Libyan goverenment official

Naji Mohamed Issa Belqasem (born 1965) is a Libyan economist who has been the governor of the Central Bank of Libya since 2024. He previously served in various governmental roles, as well as in the private sector. His appointment was the first to be approved by all branches of the Libyan government: the House of Representatives, the High Council of State, and the Presidential Council, after the United Nations mediated an agreement to install new leadership at the Central Bank.

==Early life and education==
Belqasem was born in 1965 in Benghazi, Libya. He graduated with honors from University of Tripoli with a degree in economics in 1987. He attended graduate school in the United Kingdom, first earning a master's degree at the London School of Economics in finance, and later a PhD in monetary policy from Cambridge University.

==Career==
Belqasem joined the Central Bank during the regime of Muammar Gaddafi. He was appointed Deputy Governor in 2005. During his tenure, he played a large role in Libya's domestic attempts to ensure economic stability given the economic sanctions placed on it due to the Gaddafi regime's notorious human rights record.

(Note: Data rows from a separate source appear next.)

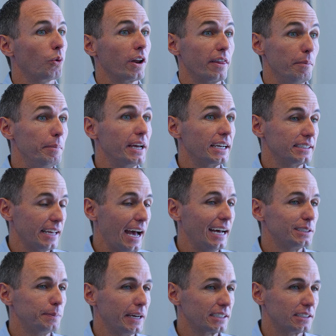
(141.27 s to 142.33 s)
one of the biggest
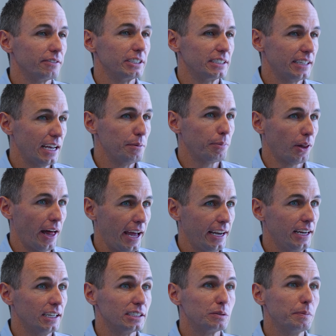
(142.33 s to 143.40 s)
aspects of estate
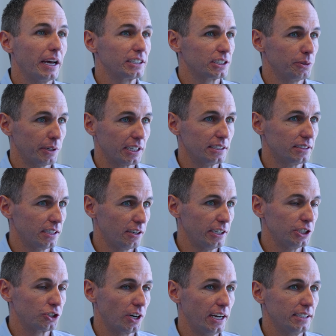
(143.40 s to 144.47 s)
planning, especially when
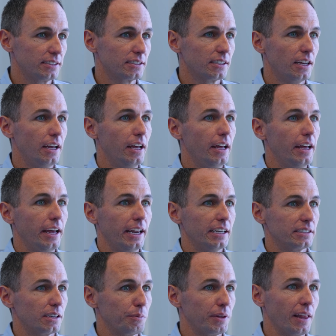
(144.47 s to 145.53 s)
considering trusts. And
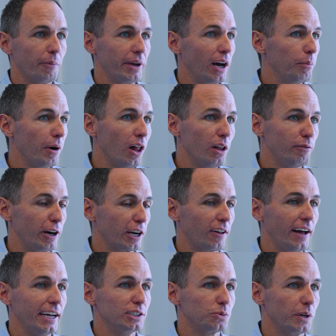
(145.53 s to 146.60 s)
it's something that we help all of our
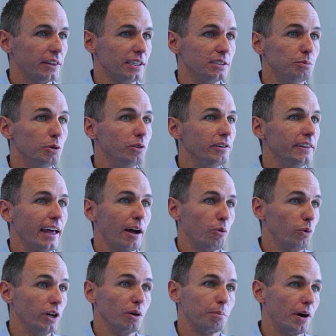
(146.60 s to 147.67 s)
clients with, is moving that
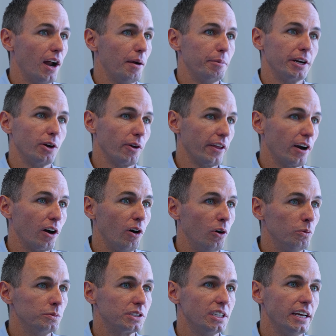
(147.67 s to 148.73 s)
real property or their
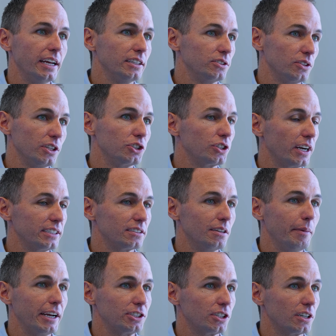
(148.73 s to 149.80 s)
homes into the trust
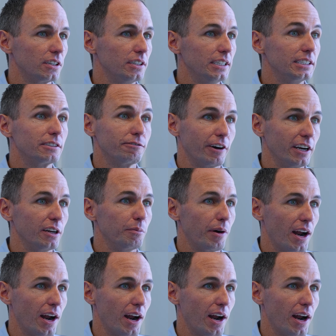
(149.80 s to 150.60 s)
to make sure it's funded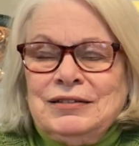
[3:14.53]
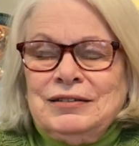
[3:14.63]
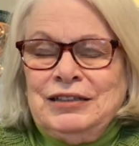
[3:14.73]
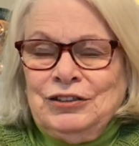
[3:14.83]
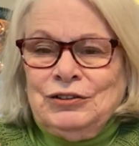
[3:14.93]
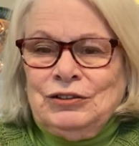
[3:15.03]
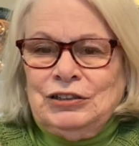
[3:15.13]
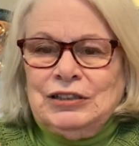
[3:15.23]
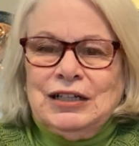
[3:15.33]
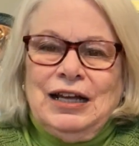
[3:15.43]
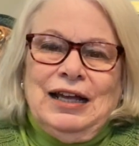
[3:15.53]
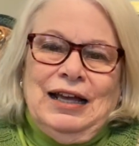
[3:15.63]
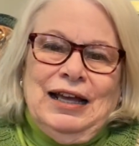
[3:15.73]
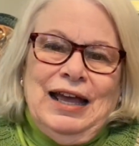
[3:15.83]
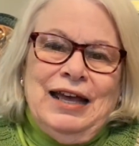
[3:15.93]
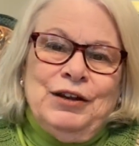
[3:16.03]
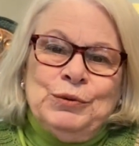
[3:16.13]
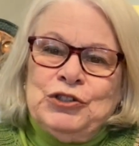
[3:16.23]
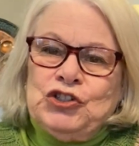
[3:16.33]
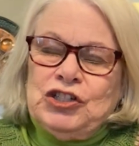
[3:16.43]
knit-along. And it
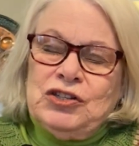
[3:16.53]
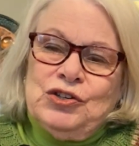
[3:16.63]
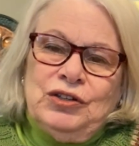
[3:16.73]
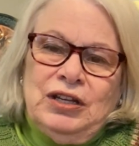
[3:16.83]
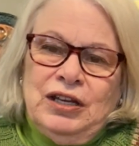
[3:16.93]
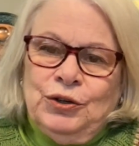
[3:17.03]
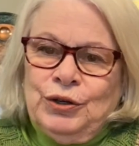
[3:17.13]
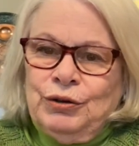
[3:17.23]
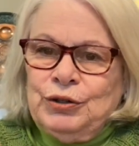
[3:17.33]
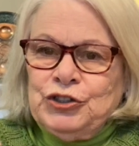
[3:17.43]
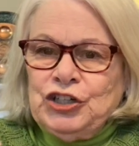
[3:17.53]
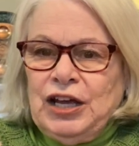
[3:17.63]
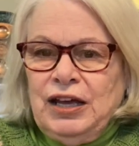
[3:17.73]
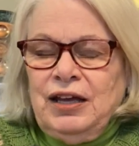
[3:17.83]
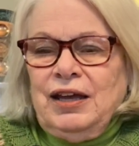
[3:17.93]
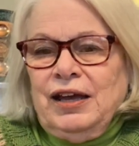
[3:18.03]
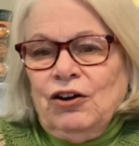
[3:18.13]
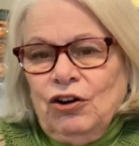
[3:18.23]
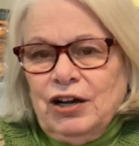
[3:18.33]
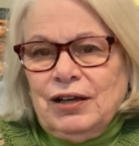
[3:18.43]
was just to knit or crochet a
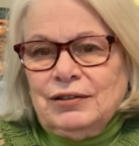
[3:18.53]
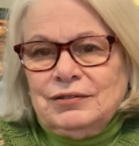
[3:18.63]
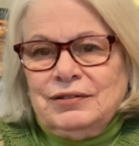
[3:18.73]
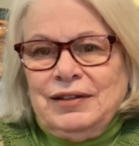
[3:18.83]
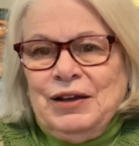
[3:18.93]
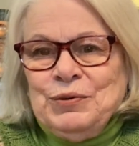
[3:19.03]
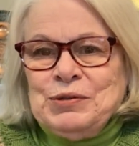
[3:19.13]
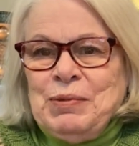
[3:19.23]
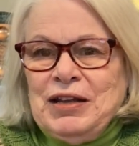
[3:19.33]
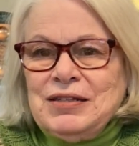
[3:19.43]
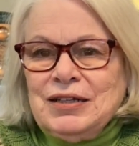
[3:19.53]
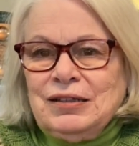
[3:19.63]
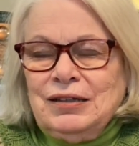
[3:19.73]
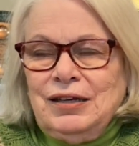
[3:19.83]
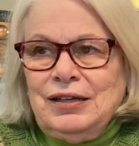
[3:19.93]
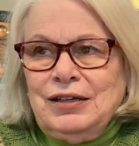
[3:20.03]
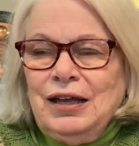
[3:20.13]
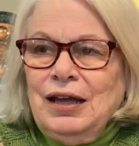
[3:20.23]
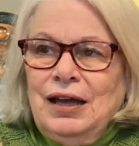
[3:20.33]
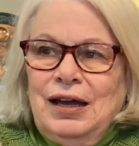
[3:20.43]
cardigan, and that was basically it.
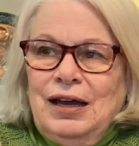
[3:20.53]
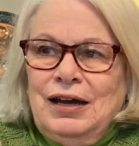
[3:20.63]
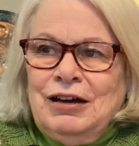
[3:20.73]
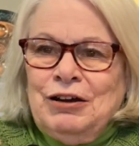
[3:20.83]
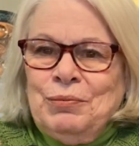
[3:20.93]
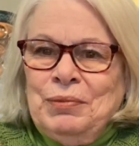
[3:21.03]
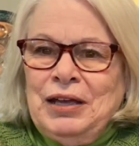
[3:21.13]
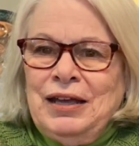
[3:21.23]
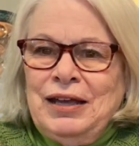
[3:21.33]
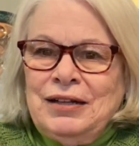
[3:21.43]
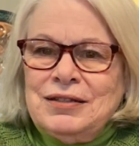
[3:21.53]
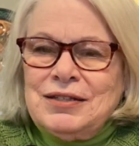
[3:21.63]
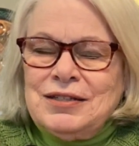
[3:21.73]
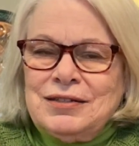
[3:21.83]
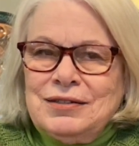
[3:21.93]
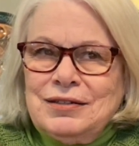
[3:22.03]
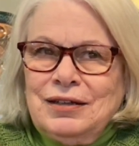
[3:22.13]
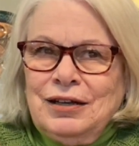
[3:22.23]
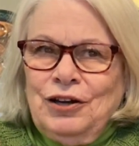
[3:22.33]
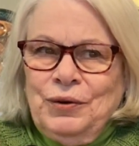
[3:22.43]
It's
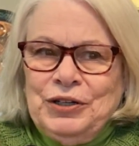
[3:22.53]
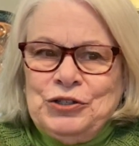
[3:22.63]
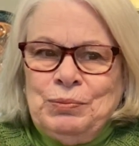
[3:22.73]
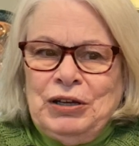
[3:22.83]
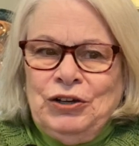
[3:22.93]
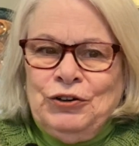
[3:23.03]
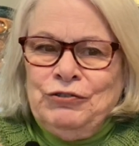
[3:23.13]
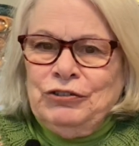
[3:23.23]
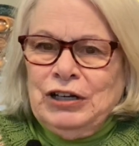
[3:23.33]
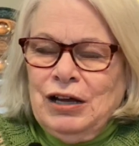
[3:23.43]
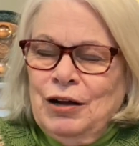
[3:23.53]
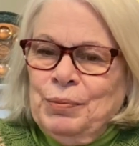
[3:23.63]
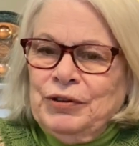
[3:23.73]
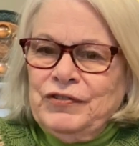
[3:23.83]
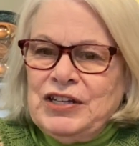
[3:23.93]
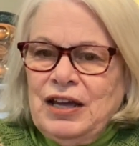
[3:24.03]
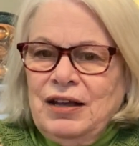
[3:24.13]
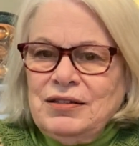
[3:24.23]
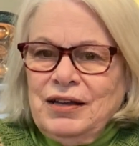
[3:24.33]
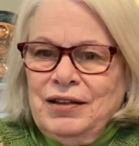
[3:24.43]
going to be over in a couple of
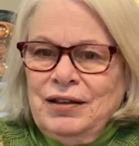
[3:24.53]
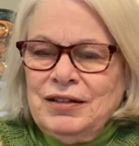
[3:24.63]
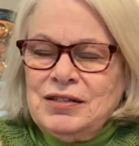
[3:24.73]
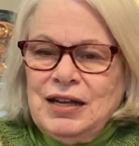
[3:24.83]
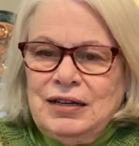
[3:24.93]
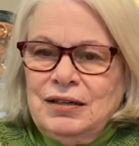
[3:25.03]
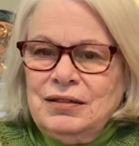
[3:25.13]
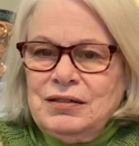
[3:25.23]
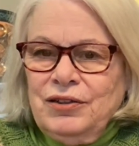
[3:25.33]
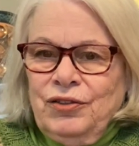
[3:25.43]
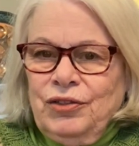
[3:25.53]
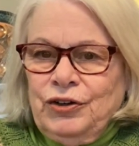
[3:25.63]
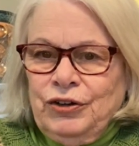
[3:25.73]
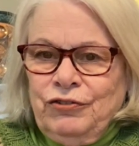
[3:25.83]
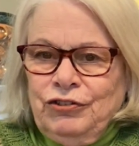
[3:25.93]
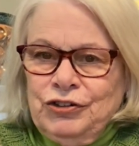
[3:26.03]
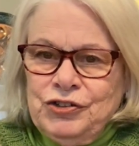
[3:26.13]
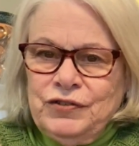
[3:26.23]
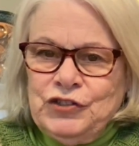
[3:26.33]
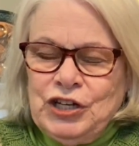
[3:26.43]
days. I extended it to the
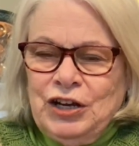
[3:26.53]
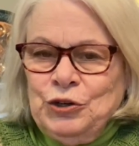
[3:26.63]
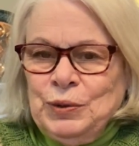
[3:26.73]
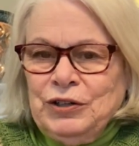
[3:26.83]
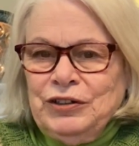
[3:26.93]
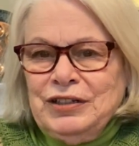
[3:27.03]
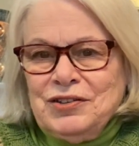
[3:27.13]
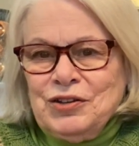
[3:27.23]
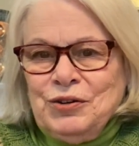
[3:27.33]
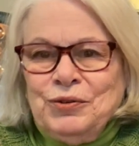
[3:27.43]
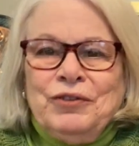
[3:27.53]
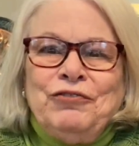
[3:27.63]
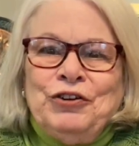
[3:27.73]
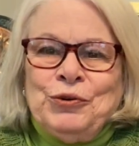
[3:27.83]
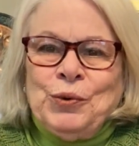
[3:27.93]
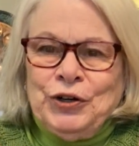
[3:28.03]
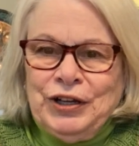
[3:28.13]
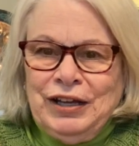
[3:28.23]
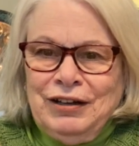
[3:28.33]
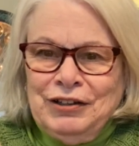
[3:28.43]
31st of January, so if you're
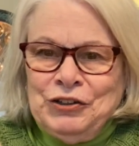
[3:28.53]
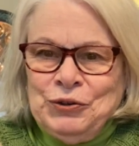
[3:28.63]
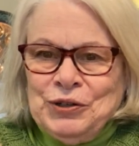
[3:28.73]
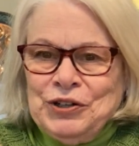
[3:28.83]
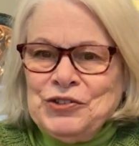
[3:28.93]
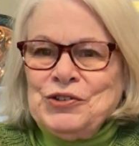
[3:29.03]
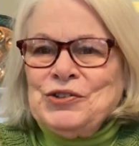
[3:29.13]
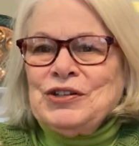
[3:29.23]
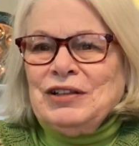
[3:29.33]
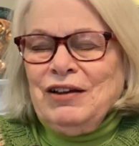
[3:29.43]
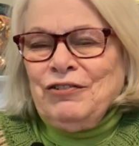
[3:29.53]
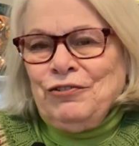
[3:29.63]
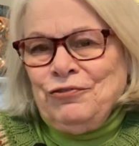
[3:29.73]
working on yours, you still have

Following the overthrow of Gaddafi in the 2011 Libyan civil war, Belqasem left public service. He served as a private economic consultant for multiple international institutions, most notably the International Monetary Fund. He re-entered public service in the Libyan government in 2018 as senior advisor to the Minister of Finance. During his time there, he served a similar role to that which he filled in the early 2000s, namely directing policies on economic stability.

==Appointment as governor==
Since the 2011 civil war, much of eastern Libya has been controlled by Khalifa Haftar. In the rest of the country, power has remained divided between the House of Representatives and the High Council of State. Appointing officials requires the consent of both, which is extremely hard to procure.

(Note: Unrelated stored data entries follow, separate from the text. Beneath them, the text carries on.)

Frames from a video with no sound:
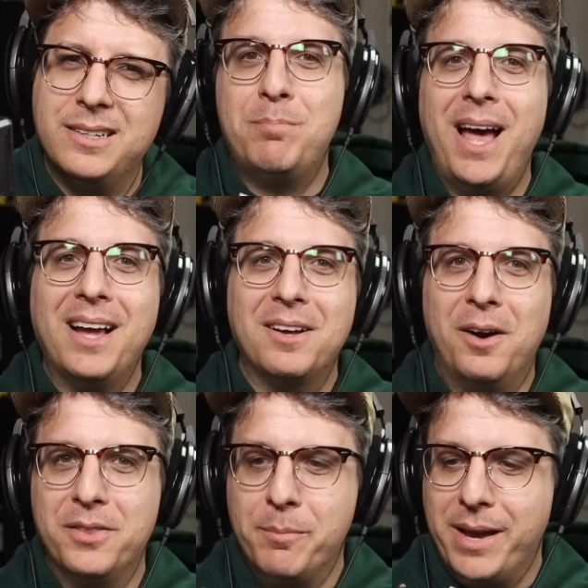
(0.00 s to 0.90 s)
Back
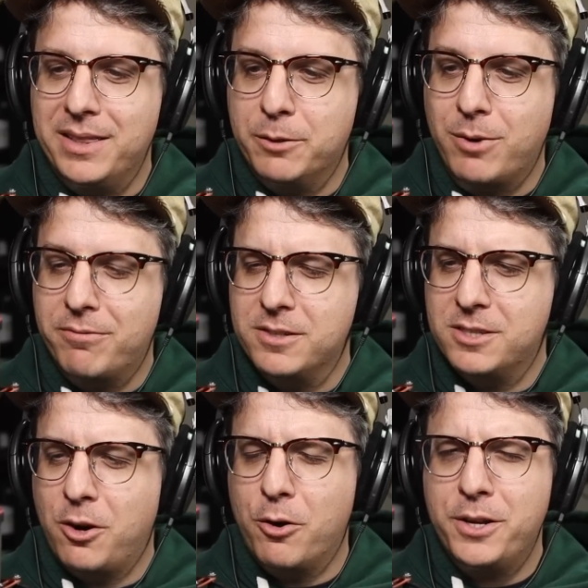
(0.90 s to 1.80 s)
on the Manley Reference
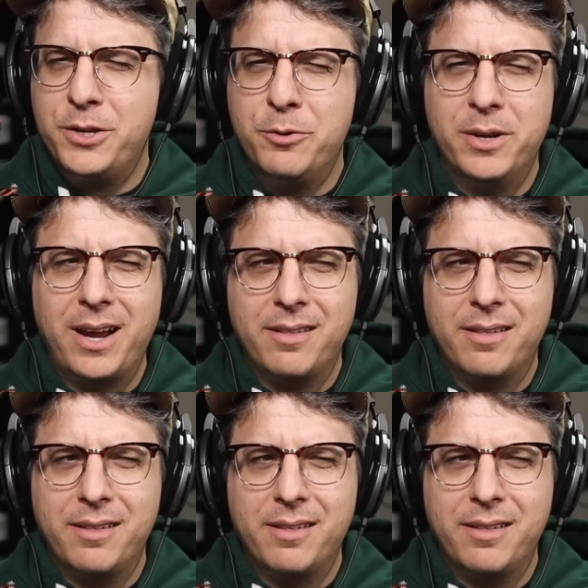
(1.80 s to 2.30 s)
Cardioid,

In September 2024, the United Nations Support Mission in Libya mediated talks between the House of Representatives and the High Council of State on the appointment of new leadership at the Central Bank. The previous governor, Abdel Fattah Ghafar, had been rejected by both legislative bodies. On 26 September, the United Nations announced that Belqasem had been appointed governor, with Maree Moftah al-Baraasi as his Deputy. He was installed on 3 October.

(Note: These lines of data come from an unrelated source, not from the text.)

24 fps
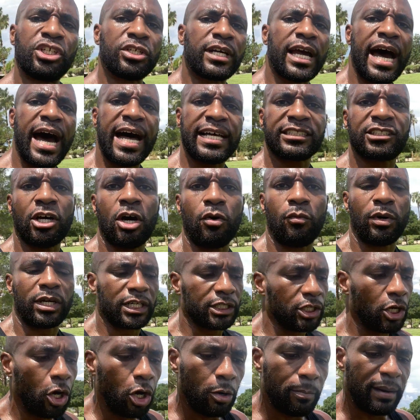you guys don't want to
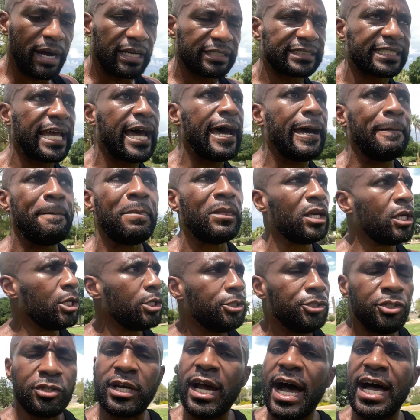know about that.
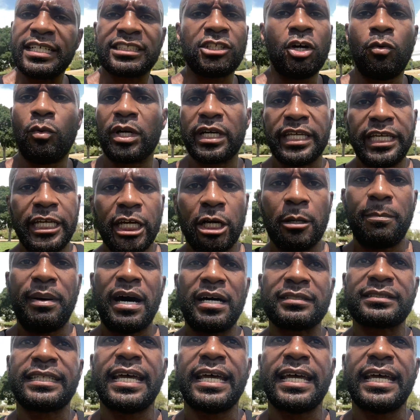You guys don't want to hear about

Belqasem is the first CBL governor to be approved by Libya's legislatures since the civil war. Previous governors, including his predecessor, had been appointed only by the Presidential Council, a body that functions of an executive branch, and thus had often been in constant disagreement with the legislatures which had never approved their nomination. Therefore, his appointment was widely speculated as a step towards stability in the country.